Fast fashion: nuove tendenze ma si rischia la bomba ecologica.Fino al 2020 il settore tessile ha raggiunto il livello di terza fonte di degrado delle risorse idriche

Il nuovo mercato della moda è ormai sbarcato sulle piattaforme di vendita on-line già da qualche anno, incrementando i guadagni per le aziende soprattutto dell’estremo oriente. L’industria tessile è uno dei settori meno sostenibili al mondo, e se lo incentiviamo anche con la smania dell’acquisto fashion a basso costo, allora s’innesca una bomba ecologica mai vista prima.

La crescita della “moda veloce” porta le nuove tendenze a un numero maggiore di consumatori a un ritmo più rapido rispetto al passato. L’acquisto su piattaforme dedicate permette agli amanti della moda mordi e fuggi di acquistare, a poco, capi quasi identici ai marchi più famosi. La spesa è poca, ma l’inquinamento, il mancato riciclo e la manodopera “da fame” sono carissimi.

La “fast fashion” si basa sulla produzione di massa a prezzi bassi e volumi di vendita elevati, così la maggior parte delle microplastiche derivanti dai tessili viene rilasciata durante la fase di primo lavaggio industriale. Molti ipotizzano che l’utilizzo di tessuti naturali come il cotone sia la panacea dell’industria manifatturiera.
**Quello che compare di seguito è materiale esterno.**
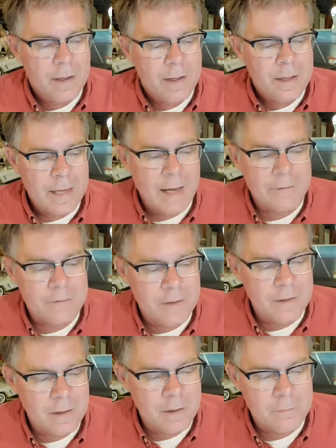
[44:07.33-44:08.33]
Yeah,
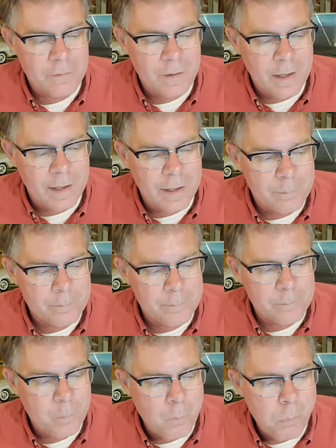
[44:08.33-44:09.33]
Steve.
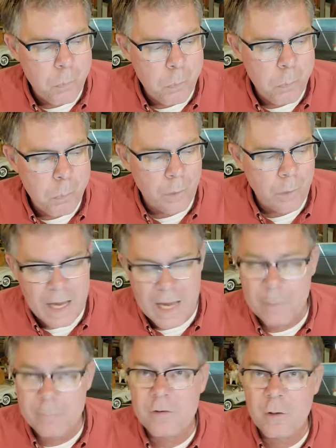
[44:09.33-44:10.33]
Um,
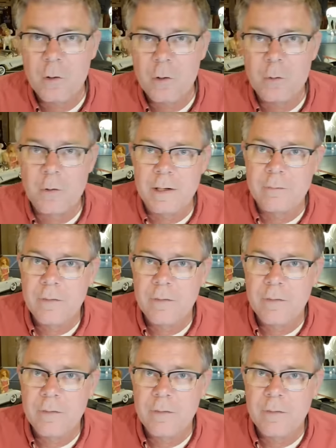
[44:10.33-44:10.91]
absolutely.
Questa pianta però richiede una quantità enorme di sostanze tossiche per la crescita e la produzione intensiva. Senza tener conto che i filati naturali sottraggono territorio per le coltivazioni di sussistenza delle popolazioni locali.
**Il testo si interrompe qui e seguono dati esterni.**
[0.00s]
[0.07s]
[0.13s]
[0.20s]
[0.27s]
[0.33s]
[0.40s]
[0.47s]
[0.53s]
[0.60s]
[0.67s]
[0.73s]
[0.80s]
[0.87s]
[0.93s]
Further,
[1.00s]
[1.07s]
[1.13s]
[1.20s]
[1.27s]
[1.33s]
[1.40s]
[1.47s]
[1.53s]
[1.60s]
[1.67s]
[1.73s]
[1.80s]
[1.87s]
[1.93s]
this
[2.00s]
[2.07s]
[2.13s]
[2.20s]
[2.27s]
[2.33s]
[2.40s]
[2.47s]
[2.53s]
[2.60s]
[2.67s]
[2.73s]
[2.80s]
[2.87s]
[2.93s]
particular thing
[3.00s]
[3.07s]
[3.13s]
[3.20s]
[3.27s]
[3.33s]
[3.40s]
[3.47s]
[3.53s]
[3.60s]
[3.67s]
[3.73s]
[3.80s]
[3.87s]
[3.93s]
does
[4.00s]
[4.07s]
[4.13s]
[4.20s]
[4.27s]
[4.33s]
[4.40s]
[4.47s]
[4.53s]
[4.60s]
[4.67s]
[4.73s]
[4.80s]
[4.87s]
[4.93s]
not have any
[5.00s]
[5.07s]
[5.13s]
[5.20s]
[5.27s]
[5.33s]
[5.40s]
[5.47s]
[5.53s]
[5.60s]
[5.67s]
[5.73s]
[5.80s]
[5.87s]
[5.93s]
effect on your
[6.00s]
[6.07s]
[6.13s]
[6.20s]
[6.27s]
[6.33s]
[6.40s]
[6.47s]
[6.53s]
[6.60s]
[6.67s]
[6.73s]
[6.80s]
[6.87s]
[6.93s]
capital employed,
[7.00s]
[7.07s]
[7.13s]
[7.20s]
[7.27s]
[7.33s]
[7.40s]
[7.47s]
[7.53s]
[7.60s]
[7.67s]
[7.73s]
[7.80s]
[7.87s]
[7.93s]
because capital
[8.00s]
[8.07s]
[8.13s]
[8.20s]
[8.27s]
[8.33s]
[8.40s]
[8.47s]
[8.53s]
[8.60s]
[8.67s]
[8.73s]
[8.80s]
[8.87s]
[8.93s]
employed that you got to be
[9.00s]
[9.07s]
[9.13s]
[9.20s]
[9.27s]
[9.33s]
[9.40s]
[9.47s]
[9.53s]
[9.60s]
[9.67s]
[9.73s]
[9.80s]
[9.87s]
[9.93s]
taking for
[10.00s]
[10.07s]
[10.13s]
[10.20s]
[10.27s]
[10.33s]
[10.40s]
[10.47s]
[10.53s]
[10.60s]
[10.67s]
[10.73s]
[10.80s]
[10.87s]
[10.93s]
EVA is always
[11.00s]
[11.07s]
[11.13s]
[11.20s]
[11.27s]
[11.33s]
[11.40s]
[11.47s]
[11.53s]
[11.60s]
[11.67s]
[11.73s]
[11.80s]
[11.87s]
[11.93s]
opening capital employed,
I dati e le statistiche hanno poco appeal, soprattutto sul lettore, ma per far capire il rischio che stiamo correndo con questo tipo di economia, allora dobbiamo sciorinare un po’ di numeri. La produzione tessile ha bisogno di utilizzare molto acqua. Si stima (fonte Parlamento europeo) che l’industria tessile e dell’abbigliamento abbia utilizzato globalmente 79 miliardi di metri cubi di acqua nel 2015. Fino al 2020, quando il settore tessile ha raggiunto il primato di terza fonte di degrado delle risorse idriche.  E l’atmosfera?

L’industria della moda è responsabile del 10% delle emissioni globali di carbonio, più del totale di tutti i voli internazionali e del trasporto marittimo messi insieme.

Come uscirne?

Un primo passo è indubbiamente lavorare sulle materie di realizzazione dei capi: più durature e resistenti. E le nuove tecnologie potranno aiutare il mercato con materiali sintetici sempre più performanti in tal senso. Inoltre nel Parlamento europeo si è discusso anche di una “patente” o passaporto digitale che indichi le caratteristiche di fabbricazione, smaltimento e sostenibilità.

La moda fa parlare, la si ammira nelle vetrine, sognando magari capi irraggiungibili. Allora bisogna insegnare ai giovani a sviluppare un proprio gusto e ricercare sempre la qualità che fa “bene” al portafogli, e non danneggi ulteriormente il pianeta. Il prezzo? Il loro futuro.